SUPPLIED ENTRIES: Begin

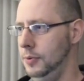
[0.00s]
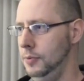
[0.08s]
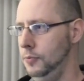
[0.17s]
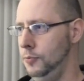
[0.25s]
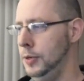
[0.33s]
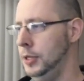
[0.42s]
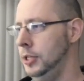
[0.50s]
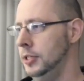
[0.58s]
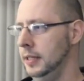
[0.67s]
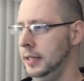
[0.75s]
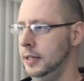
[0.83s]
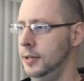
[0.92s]
when you
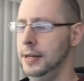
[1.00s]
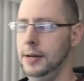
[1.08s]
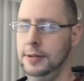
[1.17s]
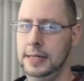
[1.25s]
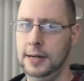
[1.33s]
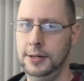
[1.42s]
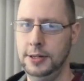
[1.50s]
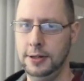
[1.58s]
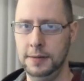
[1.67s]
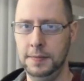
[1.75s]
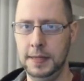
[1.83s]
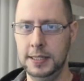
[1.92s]
select Go Downtown, you're
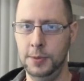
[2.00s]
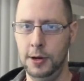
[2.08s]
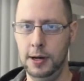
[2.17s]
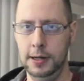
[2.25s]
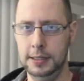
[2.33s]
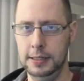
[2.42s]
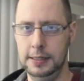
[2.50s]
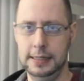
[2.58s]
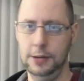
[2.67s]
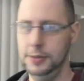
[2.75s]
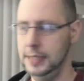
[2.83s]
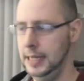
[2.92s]
going to be spawned
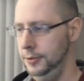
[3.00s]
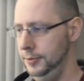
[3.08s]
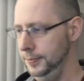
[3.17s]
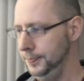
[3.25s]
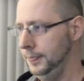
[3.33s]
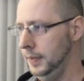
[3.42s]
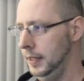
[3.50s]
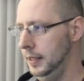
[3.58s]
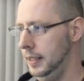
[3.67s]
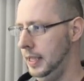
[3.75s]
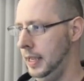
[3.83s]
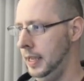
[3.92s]
downtown,
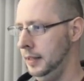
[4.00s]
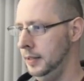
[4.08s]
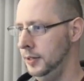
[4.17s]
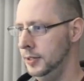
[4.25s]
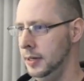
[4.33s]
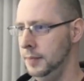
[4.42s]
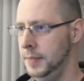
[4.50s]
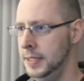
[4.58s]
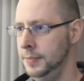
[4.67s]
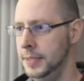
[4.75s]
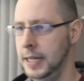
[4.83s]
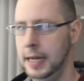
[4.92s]
and there's going to be
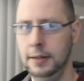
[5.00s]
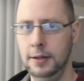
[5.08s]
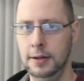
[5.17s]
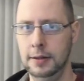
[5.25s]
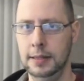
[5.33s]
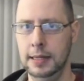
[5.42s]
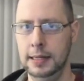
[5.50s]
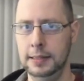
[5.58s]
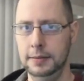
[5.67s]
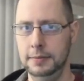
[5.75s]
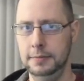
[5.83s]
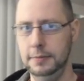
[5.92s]
some dialogue that
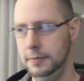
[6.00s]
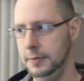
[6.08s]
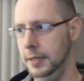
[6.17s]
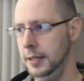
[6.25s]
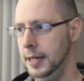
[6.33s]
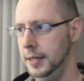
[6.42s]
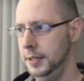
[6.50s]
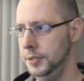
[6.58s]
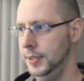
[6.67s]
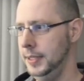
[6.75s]
aligns with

SUPPLIED ENTRIES: End

**TASK REQUIREMENTS:** What the answer needs is every record above, exactly as written, and no pictures.

**OUTPUT FOR THIS TASK:**
[0.00s]
[0.08s]
[0.17s]
[0.25s]
[0.33s]
[0.42s]
[0.50s]
[0.58s]
[0.67s]
[0.75s]
[0.83s]
[0.92s]
when you
[1.00s]
[1.08s]
[1.17s]
[1.25s]
[1.33s]
[1.42s]
[1.50s]
[1.58s]
[1.67s]
[1.75s]
[1.83s]
[1.92s]
select Go Downtown, you're
[2.00s]
[2.08s]
[2.17s]
[2.25s]
[2.33s]
[2.42s]
[2.50s]
[2.58s]
[2.67s]
[2.75s]
[2.83s]
[2.92s]
going to be spawned
[3.00s]
[3.08s]
[3.17s]
[3.25s]
[3.33s]
[3.42s]
[3.50s]
[3.58s]
[3.67s]
[3.75s]
[3.83s]
[3.92s]
downtown,
[4.00s]
[4.08s]
[4.17s]
[4.25s]
[4.33s]
[4.42s]
[4.50s]
[4.58s]
[4.67s]
[4.75s]
[4.83s]
[4.92s]
and there's going to be
[5.00s]
[5.08s]
[5.17s]
[5.25s]
[5.33s]
[5.42s]
[5.50s]
[5.58s]
[5.67s]
[5.75s]
[5.83s]
[5.92s]
some dialogue that
[6.00s]
[6.08s]
[6.17s]
[6.25s]
[6.33s]
[6.42s]
[6.50s]
[6.58s]
[6.67s]
[6.75s]
aligns with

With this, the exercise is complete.